A team of mostly mechanical engineering majors completely redesigned and built a new, efficient, foot-powered buggy used to compete in the 8th-annual Great Moon Buggy Race on April 7. Featuring side-by-side seating for two drivers (one male, one female) and a lower center of gravity, the improved buggy was pieced together using parts cannibalized from last year’s buggy.

Those improvements made a noticeable difference on the half-mile, simulated lunar-surface obstacle course at the U.S. Space & Rocket Center in Huntsville, Ala. Featuring such bumps in the road as craters, "lava" ridges, "lunar" soil and "moon" rocks, the course presents challenges faced by early NASA engineers.

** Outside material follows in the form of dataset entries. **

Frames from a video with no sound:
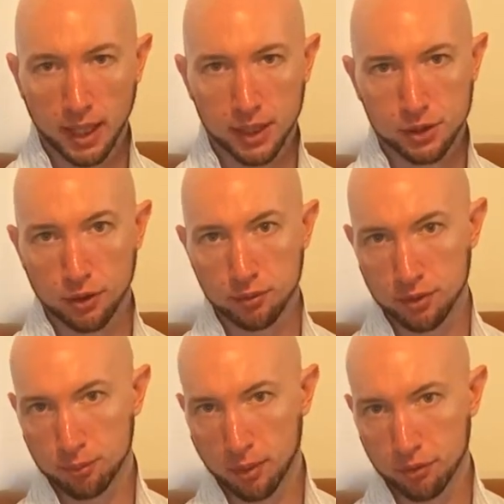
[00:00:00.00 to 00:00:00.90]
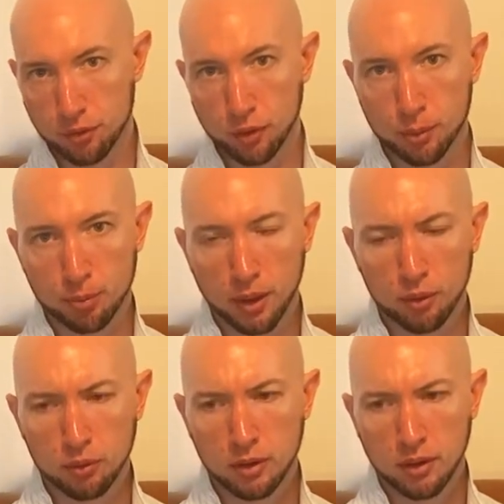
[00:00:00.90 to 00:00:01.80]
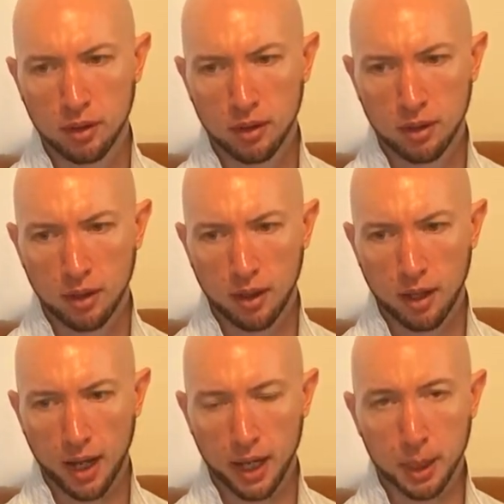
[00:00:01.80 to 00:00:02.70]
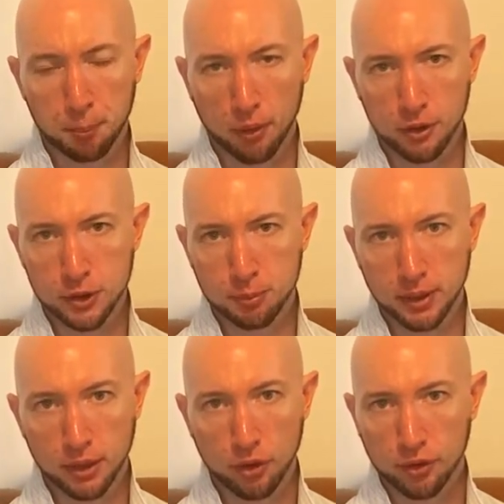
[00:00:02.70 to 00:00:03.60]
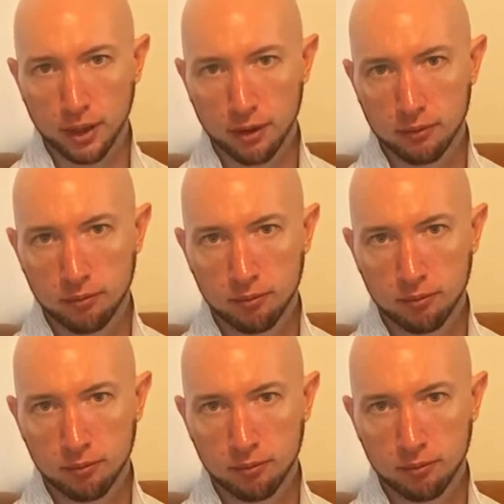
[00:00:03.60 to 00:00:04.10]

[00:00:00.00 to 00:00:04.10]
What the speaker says: in terms of my food bill, and it buys me nothing.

After two course runs, RIT’s 10-member team finished in 17th place, besting last year’s showing, in only its second trip to the NASA-sponsored competition.

Teams from more than two dozen colleges and universities in the United States and Puerto Rico were judged on design, assembly time and course-completion time. Great Moon Buggy Race sponsors include NASA’s Marshall Space Flight Center, the U.S. Space & Rocket Center and the American Institute of Aeronautics and Astronautics.

Now back home in RIT’s thermal-fluids laboratory, RIT’s "moon buggy" awaits its fate—which could include being cannibalized for next year’s buggy.